In recent years, the CBD industry has seen tremendous growth. However, when it comes to CBD extracts and isolates in food and beverages, businesses must follow a strict regulatory process. This ensures compliance with EU and UK regulations.
This process is known as the Novel Foods Directive, and it is the only authorised route for bringing CBD food products to market in both regions. In this blog post, we’ll delve into the Novel Food application process and how our laboratory can assist you every step of the way.
Understanding the Novel Food process step by step
The Novel Food application process is a comprehensive and structured approach to obtaining authorisation for CBD extracts and isolates in food and beverages. It involves several key steps, all of which are crucial to ensuring the safety and compliance of these products.
- Characterisation
This step involves a technical and scientific data review to understand the composition and properties of the CBD extract or isolate.

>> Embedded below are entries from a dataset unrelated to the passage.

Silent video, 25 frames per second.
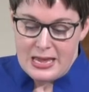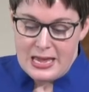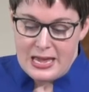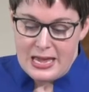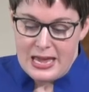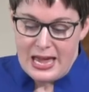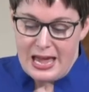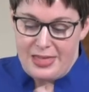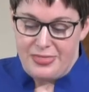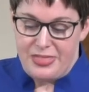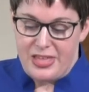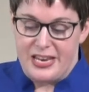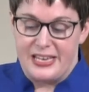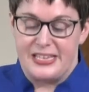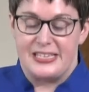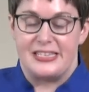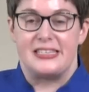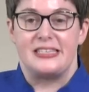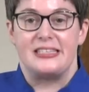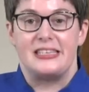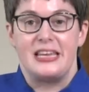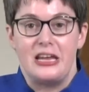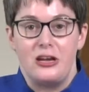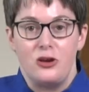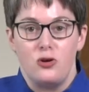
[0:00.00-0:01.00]
and that his
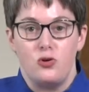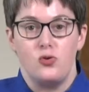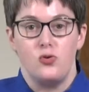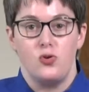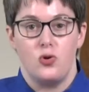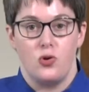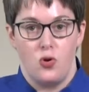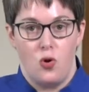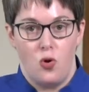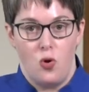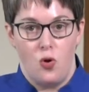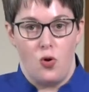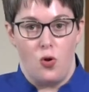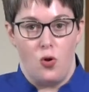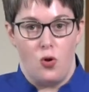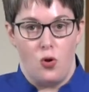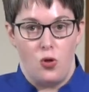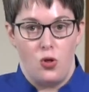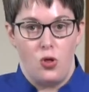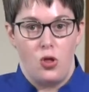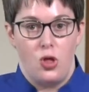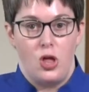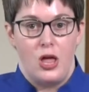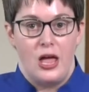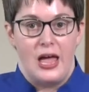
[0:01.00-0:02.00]
single
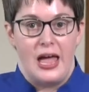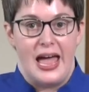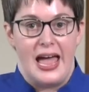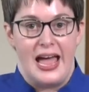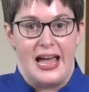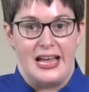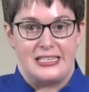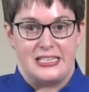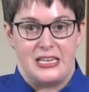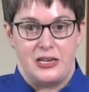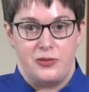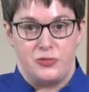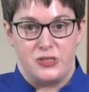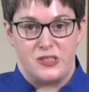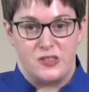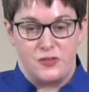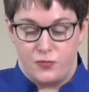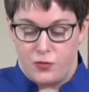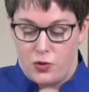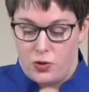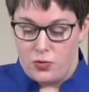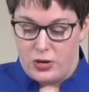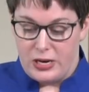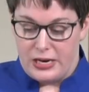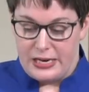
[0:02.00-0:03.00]
goal as he was
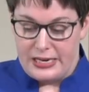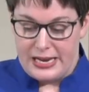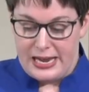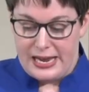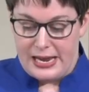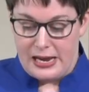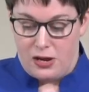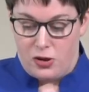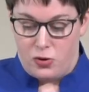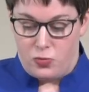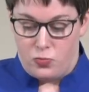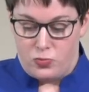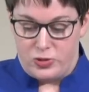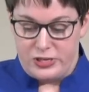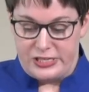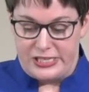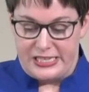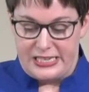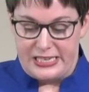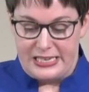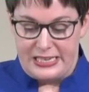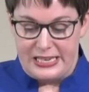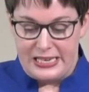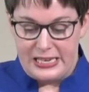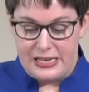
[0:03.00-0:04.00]
floating down was
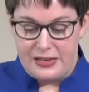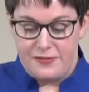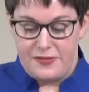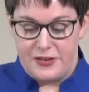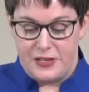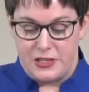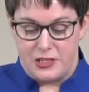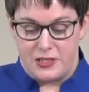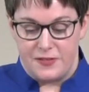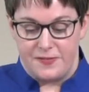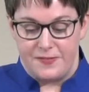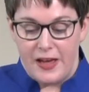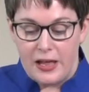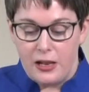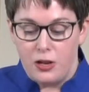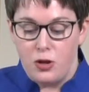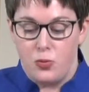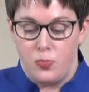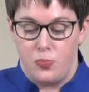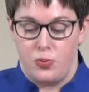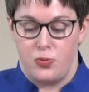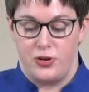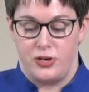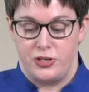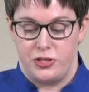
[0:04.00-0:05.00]
to give his fellow
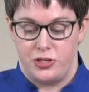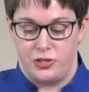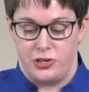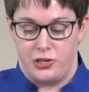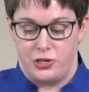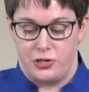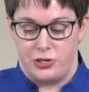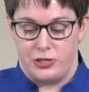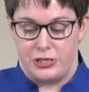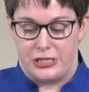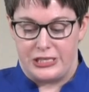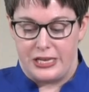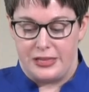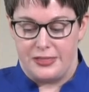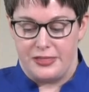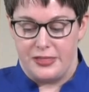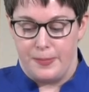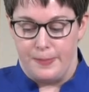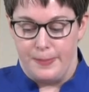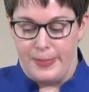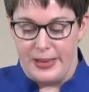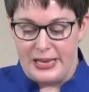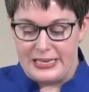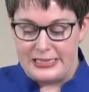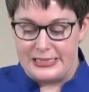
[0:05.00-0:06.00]
prisoners the
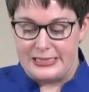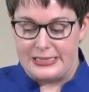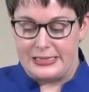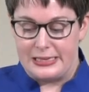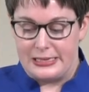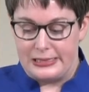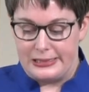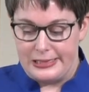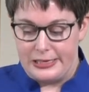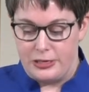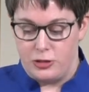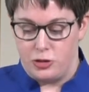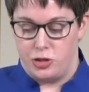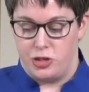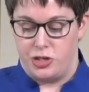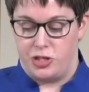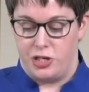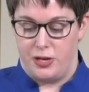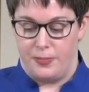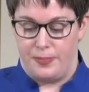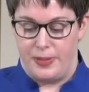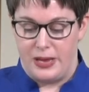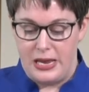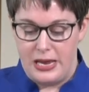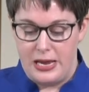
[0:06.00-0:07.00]
best
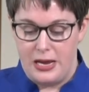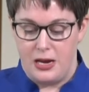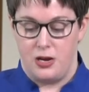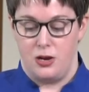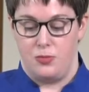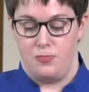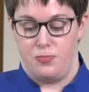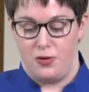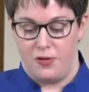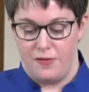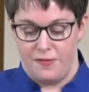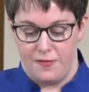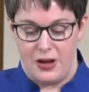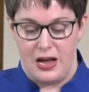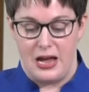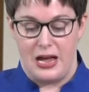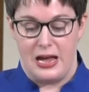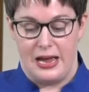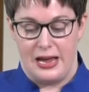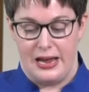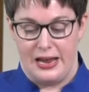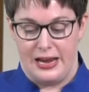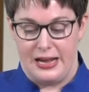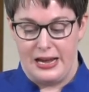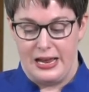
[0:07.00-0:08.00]
leadership he could
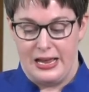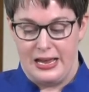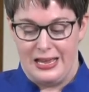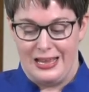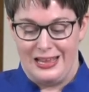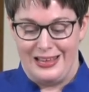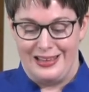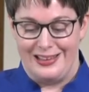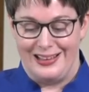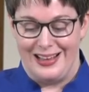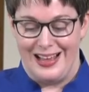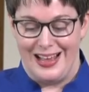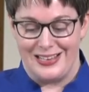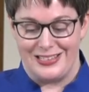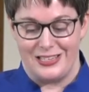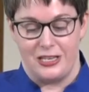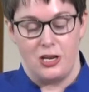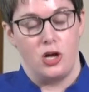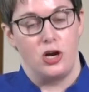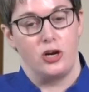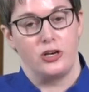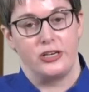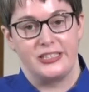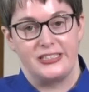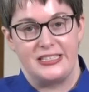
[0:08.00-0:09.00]
provide as
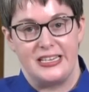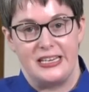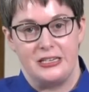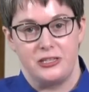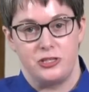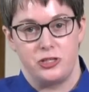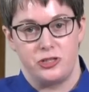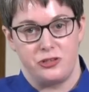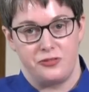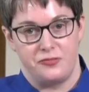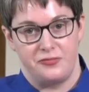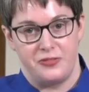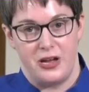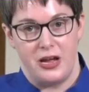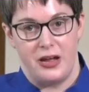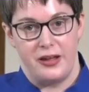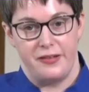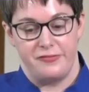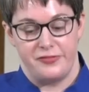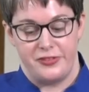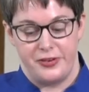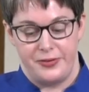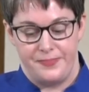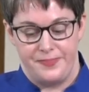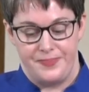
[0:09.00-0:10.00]
long as he
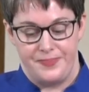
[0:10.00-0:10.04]
survived.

- Verification of Novel Food identity
Confirming the identity of the novel food is essential for regulatory compliance.
- Naming conventions confirmation
Ensuring that the product is labelled and named correctly according to regulatory standards.
- Description of plant parts
Providing a detailed description of the plant parts used in the manufacture of the novel food.
- Geographical origin
Determining the geographical origin of the plant used in the product. - History of use
Documenting the historical use of the novel food or its source. - Production process description
Providing a detailed description of the production process for the CBD extract or isolate. - Stability testing
Conducting real-time and accelerated stability testing in accordance with ICH Harmonised Tripartite Guidelines to assess the product’s stability over time. - Proposed uses and intake levels
Determining the intended uses and recommended intake levels based on guidance from the Food Standards Agency (FSA). - Absorption, Distribution, Metabolism, and Excretion (ADME)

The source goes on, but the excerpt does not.